Python module to interact with synoacltool, the CLI tool for accessing Synology NAS proprietary ACL implementation.

The module is to be run on an actual Synology NAS itself. It can be useful when scripting tasks that involve setting the ACLs.

Installation

This package can be installed with pip, either from PyPI:

$ pip install synoacl

or directly from GitHub:

$ pip install git+https://github.com/zub2/synoacl.git

Some tests are included. You can run them by cloning the repository and running

$ python setup.py test

The module should work both with python 2 and python 3. It installs even on the PC but it's not of much use outside of a Synology NAS and the tests won't pass for obvious reasons.

Synology ACLs

Unfortunately, there is not much documentation about synoacltool and the details of Synology ACL implementation (at least I haven't found much) so using synoacltool is a bit of a guesswork.

To get an idea it's useful to run synoacltool without any arguments and read the usage summary it prints.

The two important concepts are:

  • ACL Archive (think directory flags): these specify among others if the directory can have ACLs at all (is_support_ACL) and if ACLs from the parents are inherited into this directory (is_inherit)
  • ACL entries: these specify the actual rights in a way similar to normal Linux ACLs but with more flags. Also note that each ACL has a level. A level of 0 means it's ACL defined on the directory you query. Higher levels (1, 2, ...) mean it's an entry inherited from a parent, or a parent of a parent, etc. The level only shows up when querying the ACLs, it makes no sense when setting ACLs (you always set ACLs on the directory you specify, so they end up as ACL entries with level 0).

Usage

This module mostly just wraps the synoacltool. To use this module, import synoacl.tool. The main class to access the ACLs is synoacl.tool.SynoACLTool. To get the ACLs you can do:

from synoacl.tool import SynoACLTool
aclSet = SynoACLTool.get(".")
print(aclSet)

and you get something like:

[0] user:zub:allow:rwxpdDaARWc--:fd-- (level: 0)
[1] group:administrators:allow:rwxpdDaARWc--:fd-- (level: 1)
[2] group:wheel:allow:rwxp--a-R-c--:fd-- (level: 1)
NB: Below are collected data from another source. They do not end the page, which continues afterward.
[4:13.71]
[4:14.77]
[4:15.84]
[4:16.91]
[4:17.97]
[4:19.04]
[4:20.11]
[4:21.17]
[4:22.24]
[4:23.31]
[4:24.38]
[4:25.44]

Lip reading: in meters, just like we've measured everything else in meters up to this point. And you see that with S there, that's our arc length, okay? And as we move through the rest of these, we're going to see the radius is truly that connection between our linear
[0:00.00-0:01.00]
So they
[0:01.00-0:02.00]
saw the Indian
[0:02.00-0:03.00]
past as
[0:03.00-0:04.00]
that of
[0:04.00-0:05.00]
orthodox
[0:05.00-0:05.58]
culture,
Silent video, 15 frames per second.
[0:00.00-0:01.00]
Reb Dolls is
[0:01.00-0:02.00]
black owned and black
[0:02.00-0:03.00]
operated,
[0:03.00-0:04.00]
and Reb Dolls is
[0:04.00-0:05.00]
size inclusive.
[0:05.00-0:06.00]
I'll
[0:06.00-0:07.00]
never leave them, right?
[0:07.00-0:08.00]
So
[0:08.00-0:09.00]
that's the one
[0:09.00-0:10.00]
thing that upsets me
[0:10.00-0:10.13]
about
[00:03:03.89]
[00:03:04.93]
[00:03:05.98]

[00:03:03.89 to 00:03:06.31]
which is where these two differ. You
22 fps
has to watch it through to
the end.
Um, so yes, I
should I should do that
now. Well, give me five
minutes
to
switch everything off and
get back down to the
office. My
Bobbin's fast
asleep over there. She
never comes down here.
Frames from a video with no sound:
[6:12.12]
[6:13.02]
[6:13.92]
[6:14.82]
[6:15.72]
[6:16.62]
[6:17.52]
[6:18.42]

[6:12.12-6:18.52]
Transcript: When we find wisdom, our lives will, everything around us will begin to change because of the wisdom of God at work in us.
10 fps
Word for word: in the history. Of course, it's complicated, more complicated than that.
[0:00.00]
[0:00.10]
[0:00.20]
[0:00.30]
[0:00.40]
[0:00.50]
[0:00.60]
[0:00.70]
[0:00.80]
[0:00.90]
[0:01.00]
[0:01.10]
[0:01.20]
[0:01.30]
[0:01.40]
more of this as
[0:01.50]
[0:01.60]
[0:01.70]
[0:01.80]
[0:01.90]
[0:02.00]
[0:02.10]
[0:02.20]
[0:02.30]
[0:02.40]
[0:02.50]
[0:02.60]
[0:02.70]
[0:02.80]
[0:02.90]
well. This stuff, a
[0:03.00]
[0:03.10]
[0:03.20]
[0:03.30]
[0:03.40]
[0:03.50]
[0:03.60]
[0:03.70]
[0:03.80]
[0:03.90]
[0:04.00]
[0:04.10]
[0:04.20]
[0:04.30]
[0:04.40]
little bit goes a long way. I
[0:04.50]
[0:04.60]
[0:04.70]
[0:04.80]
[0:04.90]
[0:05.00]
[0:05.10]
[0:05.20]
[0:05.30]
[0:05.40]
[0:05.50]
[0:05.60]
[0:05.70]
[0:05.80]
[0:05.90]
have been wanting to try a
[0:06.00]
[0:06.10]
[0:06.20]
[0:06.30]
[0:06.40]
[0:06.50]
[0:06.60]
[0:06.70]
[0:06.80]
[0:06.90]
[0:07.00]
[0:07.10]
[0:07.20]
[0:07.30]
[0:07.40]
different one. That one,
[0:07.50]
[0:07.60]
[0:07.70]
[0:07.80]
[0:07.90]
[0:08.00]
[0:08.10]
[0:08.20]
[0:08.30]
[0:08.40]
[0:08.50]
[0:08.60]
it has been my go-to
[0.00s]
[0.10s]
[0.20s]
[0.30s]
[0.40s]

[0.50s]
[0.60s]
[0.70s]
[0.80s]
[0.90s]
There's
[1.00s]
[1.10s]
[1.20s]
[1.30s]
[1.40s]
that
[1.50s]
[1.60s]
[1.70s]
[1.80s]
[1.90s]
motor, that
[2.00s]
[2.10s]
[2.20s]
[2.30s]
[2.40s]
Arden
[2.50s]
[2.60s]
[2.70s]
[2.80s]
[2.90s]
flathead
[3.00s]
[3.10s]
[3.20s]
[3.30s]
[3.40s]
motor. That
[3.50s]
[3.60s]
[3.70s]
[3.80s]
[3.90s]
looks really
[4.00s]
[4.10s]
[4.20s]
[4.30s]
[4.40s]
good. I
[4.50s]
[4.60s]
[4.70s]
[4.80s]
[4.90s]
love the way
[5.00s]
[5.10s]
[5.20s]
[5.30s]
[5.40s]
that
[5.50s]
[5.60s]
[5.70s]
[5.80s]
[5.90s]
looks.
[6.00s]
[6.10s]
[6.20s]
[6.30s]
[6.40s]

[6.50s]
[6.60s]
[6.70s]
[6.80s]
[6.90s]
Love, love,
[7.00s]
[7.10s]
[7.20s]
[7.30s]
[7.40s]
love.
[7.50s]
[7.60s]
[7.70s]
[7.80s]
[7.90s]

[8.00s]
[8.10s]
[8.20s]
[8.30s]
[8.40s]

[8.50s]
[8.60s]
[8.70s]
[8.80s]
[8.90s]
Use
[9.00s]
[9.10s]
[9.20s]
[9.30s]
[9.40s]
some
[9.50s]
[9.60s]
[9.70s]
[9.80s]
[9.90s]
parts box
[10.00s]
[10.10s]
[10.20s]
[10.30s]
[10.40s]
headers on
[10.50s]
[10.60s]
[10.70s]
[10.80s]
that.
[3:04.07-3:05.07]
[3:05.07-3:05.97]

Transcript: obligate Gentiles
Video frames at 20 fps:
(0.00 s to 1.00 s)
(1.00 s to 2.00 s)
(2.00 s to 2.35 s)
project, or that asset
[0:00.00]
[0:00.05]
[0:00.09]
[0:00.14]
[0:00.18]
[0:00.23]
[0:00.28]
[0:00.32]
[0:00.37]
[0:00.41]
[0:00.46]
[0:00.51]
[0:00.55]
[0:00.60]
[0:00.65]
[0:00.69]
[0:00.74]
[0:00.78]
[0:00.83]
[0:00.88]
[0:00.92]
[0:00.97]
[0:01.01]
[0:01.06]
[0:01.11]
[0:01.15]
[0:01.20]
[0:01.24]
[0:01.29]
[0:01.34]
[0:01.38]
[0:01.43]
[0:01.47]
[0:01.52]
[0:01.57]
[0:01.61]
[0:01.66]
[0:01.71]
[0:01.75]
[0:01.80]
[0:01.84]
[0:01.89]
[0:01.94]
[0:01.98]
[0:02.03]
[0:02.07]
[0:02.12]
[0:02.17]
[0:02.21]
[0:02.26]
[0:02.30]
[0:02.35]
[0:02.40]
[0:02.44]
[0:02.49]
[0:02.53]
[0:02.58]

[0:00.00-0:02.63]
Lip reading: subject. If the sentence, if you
which is similar to what you get with synoacltool -get ., but with this module the results are already parsed and so they are a bit easier to manipulate.

To add an ACL entry:

from synoacl.tool import SynoACL, SynoACLTool
newAcl = SynoACL("user", "guest", "allow", SynoACL.Permissions(readData = True, readAttribute = True,
    readXAttr = True, readAcl = True), SynoACL.Inheritance(noPropagate = True))
newAclSet = SynoACLTool.add(".", newAcl)
print(newAclSet)

and you get something like:

[0] user:guest:allow:r-----a-R-c--:---n (level: 0)
[1] user:zub:allow:rwxpdDaARWc--:fd-- (level: 0)
[2] group:administrators:allow:rwxpdDaARWc--:fd-- (level: 1)
[3] group:wheel:allow:rwxp--a-R-c--:fd-- (level: 1)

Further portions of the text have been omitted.